- [WORK REQUIRED] Write down exactly the lines from the one below that has "[00:00:01.80 to 00:00:02.70]" to the end of the data, both ends included; the pictures should not appear in your copy.

---------- SOURCE RECORDS ----------

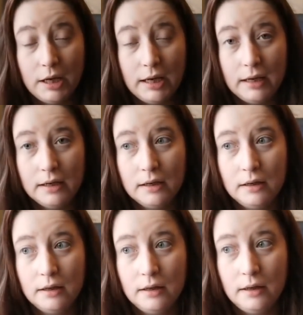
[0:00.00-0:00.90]
be
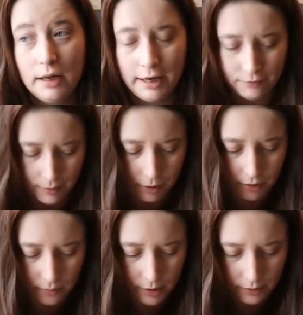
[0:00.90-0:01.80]
a
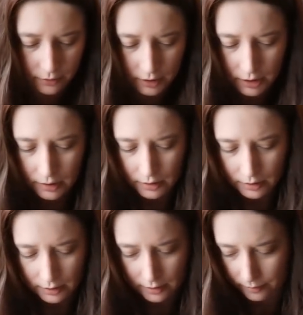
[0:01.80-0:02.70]
fabric of the month.
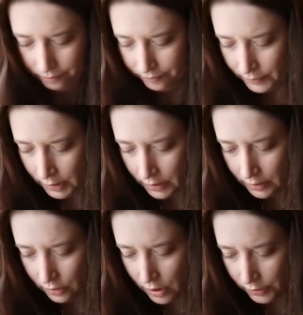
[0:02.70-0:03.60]

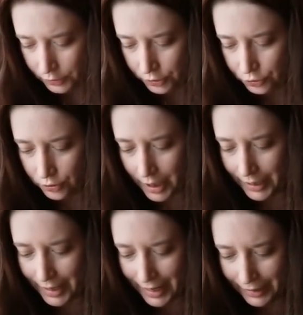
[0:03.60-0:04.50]
Called
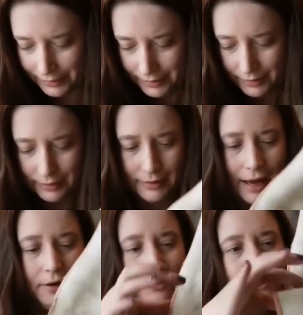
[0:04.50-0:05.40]
Dryad's
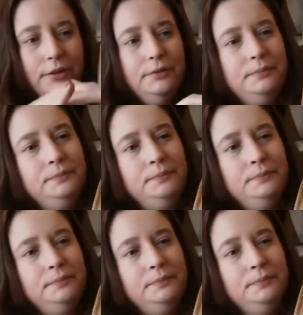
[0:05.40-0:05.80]
Saddle.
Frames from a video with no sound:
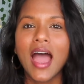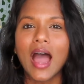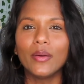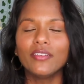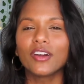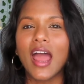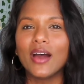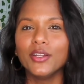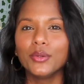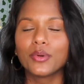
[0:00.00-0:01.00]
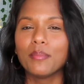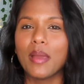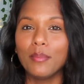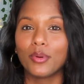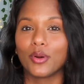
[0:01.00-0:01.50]
However, how do you
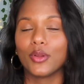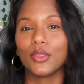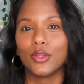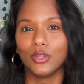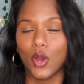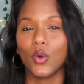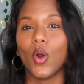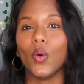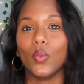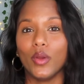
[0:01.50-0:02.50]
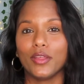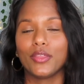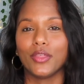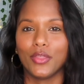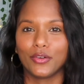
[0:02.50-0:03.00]
remember the logo
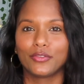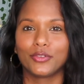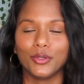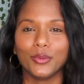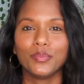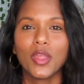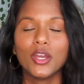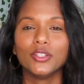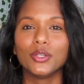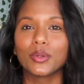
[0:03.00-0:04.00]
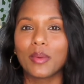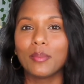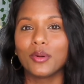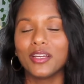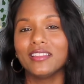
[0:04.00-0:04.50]
with the fruit? Do you
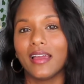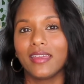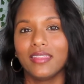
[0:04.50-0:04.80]
remember it like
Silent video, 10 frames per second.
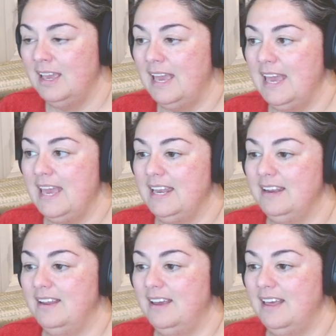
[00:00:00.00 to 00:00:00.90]
And
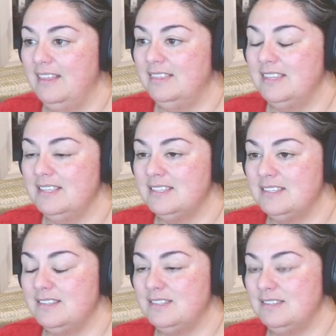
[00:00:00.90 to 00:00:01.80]

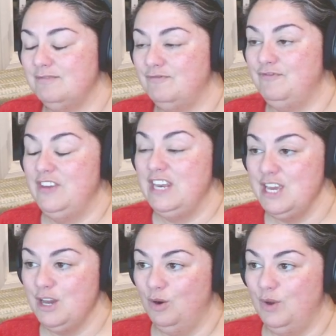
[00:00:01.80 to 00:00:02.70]
this
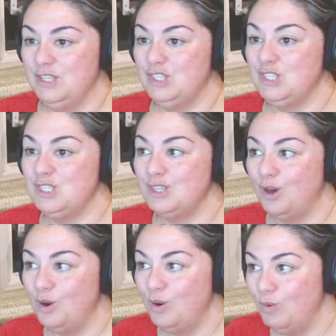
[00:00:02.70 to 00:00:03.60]
video is
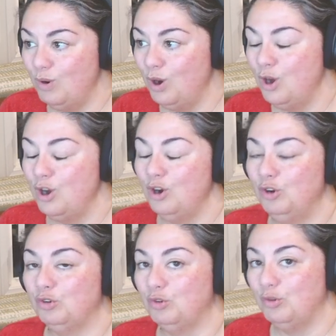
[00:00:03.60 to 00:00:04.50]
so
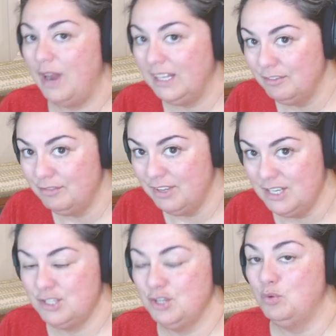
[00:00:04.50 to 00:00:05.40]

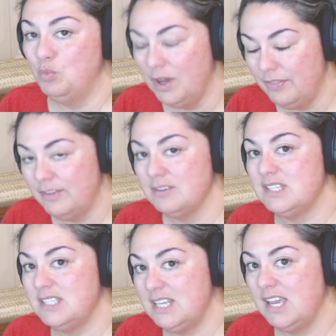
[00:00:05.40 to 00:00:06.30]
relevant to what they're
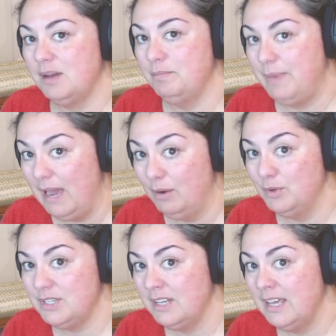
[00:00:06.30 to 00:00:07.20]
singing
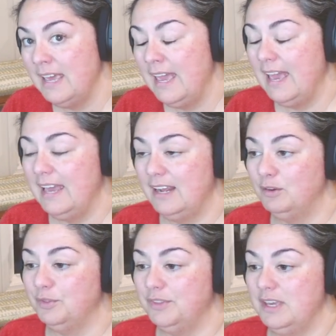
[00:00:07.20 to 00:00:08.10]
about. And I
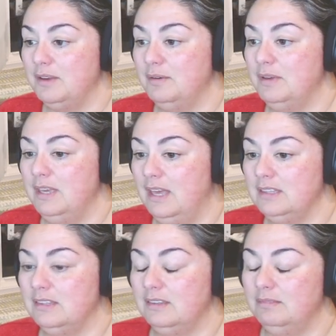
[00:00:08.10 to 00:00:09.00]
don't think
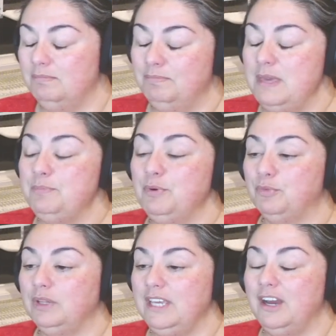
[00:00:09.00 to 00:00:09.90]
people
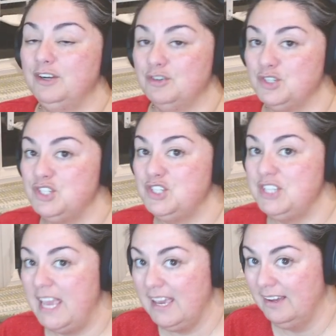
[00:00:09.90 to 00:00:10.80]
really
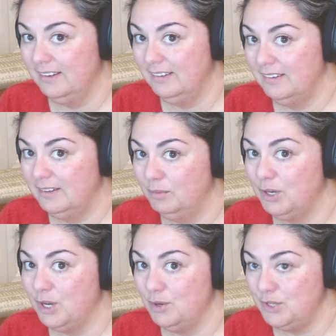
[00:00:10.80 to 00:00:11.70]
understand what
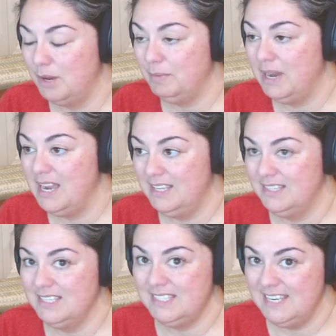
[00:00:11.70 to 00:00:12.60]
goes on behind the
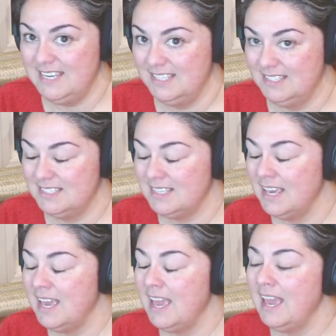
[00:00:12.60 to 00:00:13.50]
scenes.
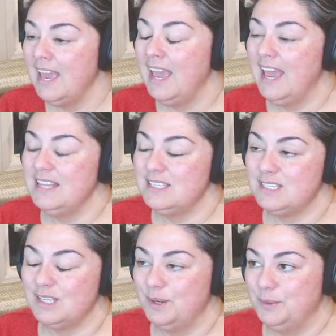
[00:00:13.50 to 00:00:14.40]
And
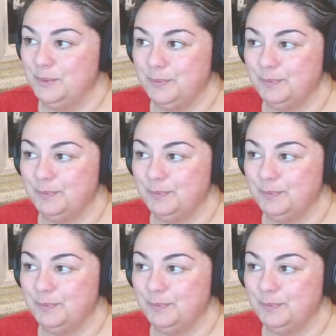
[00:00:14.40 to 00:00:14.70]
so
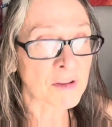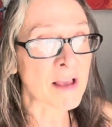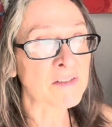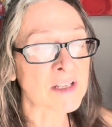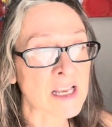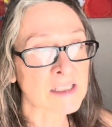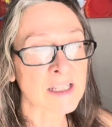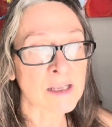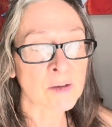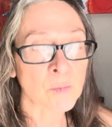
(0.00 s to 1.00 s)
as
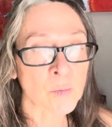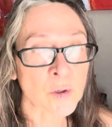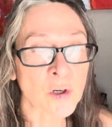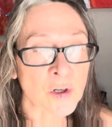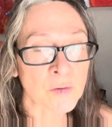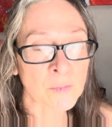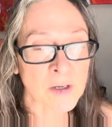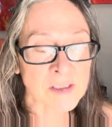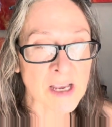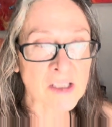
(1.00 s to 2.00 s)
they were, my
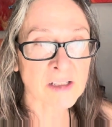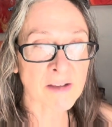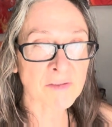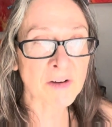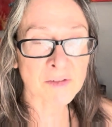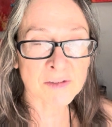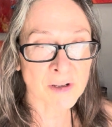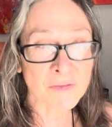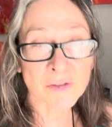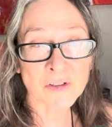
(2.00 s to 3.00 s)
sex life never
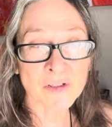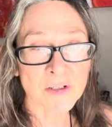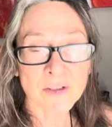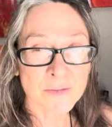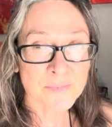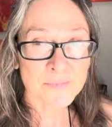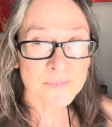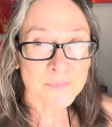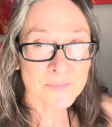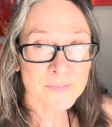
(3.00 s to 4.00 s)
suffered.
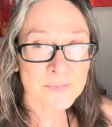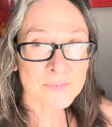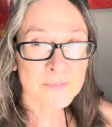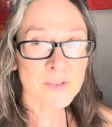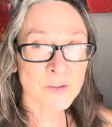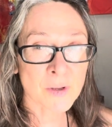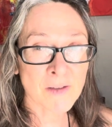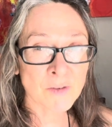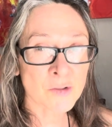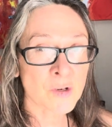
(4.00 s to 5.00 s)
So I have
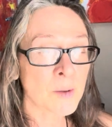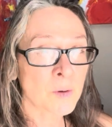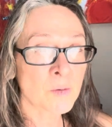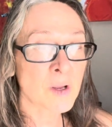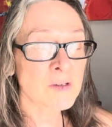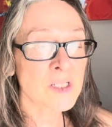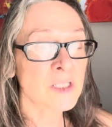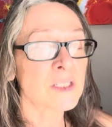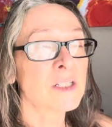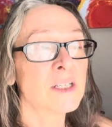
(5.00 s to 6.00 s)
no trauma around it.
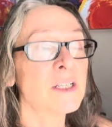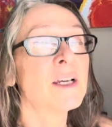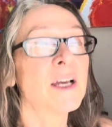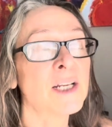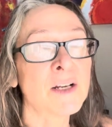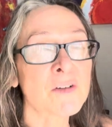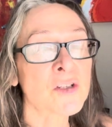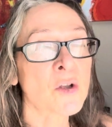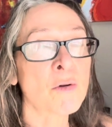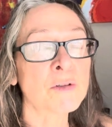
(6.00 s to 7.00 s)
I never
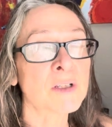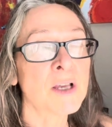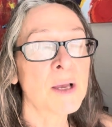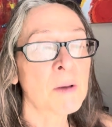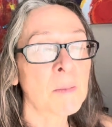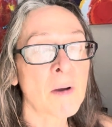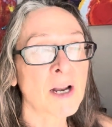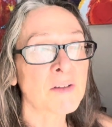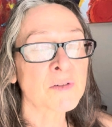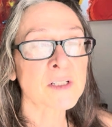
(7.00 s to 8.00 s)
sold my
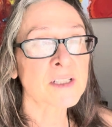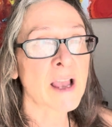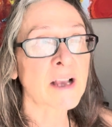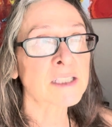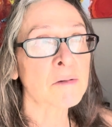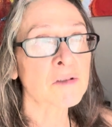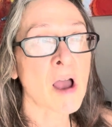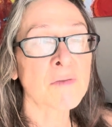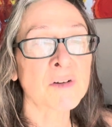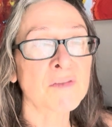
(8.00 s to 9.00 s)
body for sex. I was
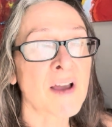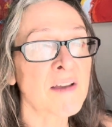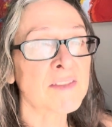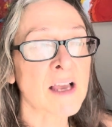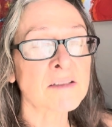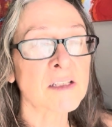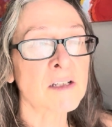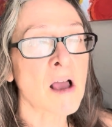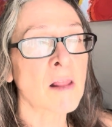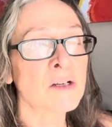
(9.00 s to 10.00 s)
offered
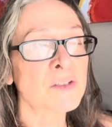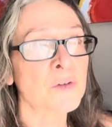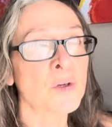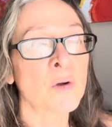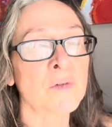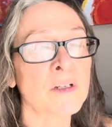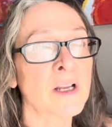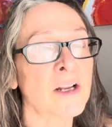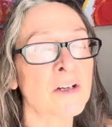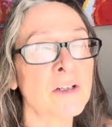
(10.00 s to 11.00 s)
$5,000 for an
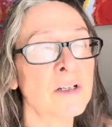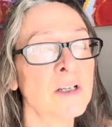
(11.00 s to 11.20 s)
overnighter.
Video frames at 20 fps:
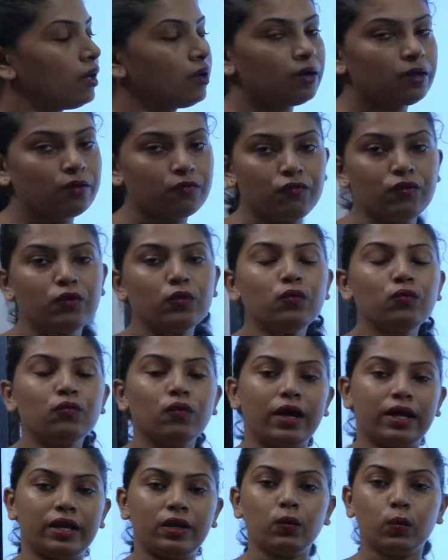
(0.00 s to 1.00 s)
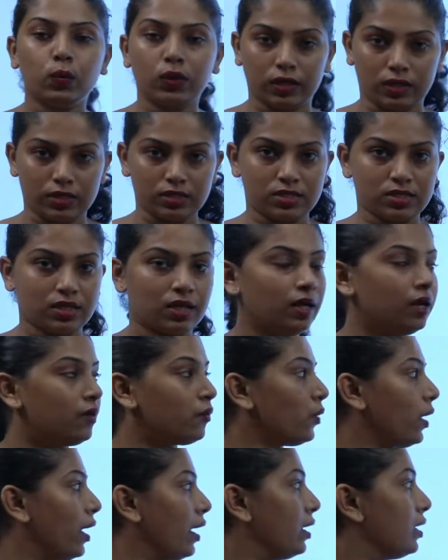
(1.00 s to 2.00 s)
if you find a word.
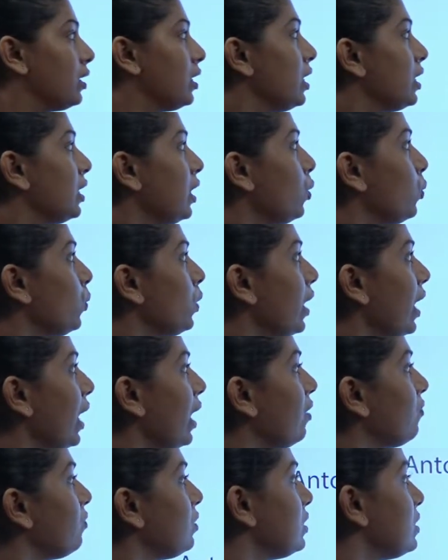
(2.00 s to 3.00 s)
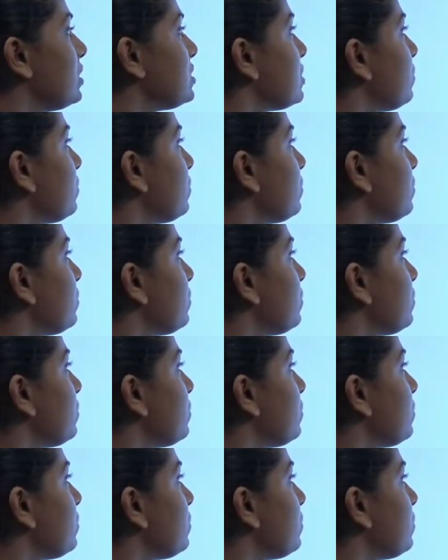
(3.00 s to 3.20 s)
Right. Now we have learnt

----------

- [EXERCISE ANSWER]
[00:00:01.80 to 00:00:02.70]
this
[00:00:02.70 to 00:00:03.60]
video is
[00:00:03.60 to 00:00:04.50]
so
[00:00:04.50 to 00:00:05.40]

[00:00:05.40 to 00:00:06.30]
relevant to what they're
[00:00:06.30 to 00:00:07.20]
singing
[00:00:07.20 to 00:00:08.10]
about. And I
[00:00:08.10 to 00:00:09.00]
don't think
[00:00:09.00 to 00:00:09.90]
people
[00:00:09.90 to 00:00:10.80]
really
[00:00:10.80 to 00:00:11.70]
understand what
[00:00:11.70 to 00:00:12.60]
goes on behind the
[00:00:12.60 to 00:00:13.50]
scenes.
[00:00:13.50 to 00:00:14.40]
And
[00:00:14.40 to 00:00:14.70]
so
(0.00 s to 1.00 s)
as
(1.00 s to 2.00 s)
they were, my
(2.00 s to 3.00 s)
sex life never
(3.00 s to 4.00 s)
suffered.
(4.00 s to 5.00 s)
So I have
(5.00 s to 6.00 s)
no trauma around it.
(6.00 s to 7.00 s)
I never
(7.00 s to 8.00 s)
sold my
(8.00 s to 9.00 s)
body for sex. I was
(9.00 s to 10.00 s)
offered
(10.00 s to 11.00 s)
$5,000 for an
(11.00 s to 11.20 s)
overnighter.
Video frames at 20 fps:
(0.00 s to 1.00 s)
(1.00 s to 2.00 s)
if you find a word.
(2.00 s to 3.00 s)
(3.00 s to 3.20 s)
Right. Now we have learnt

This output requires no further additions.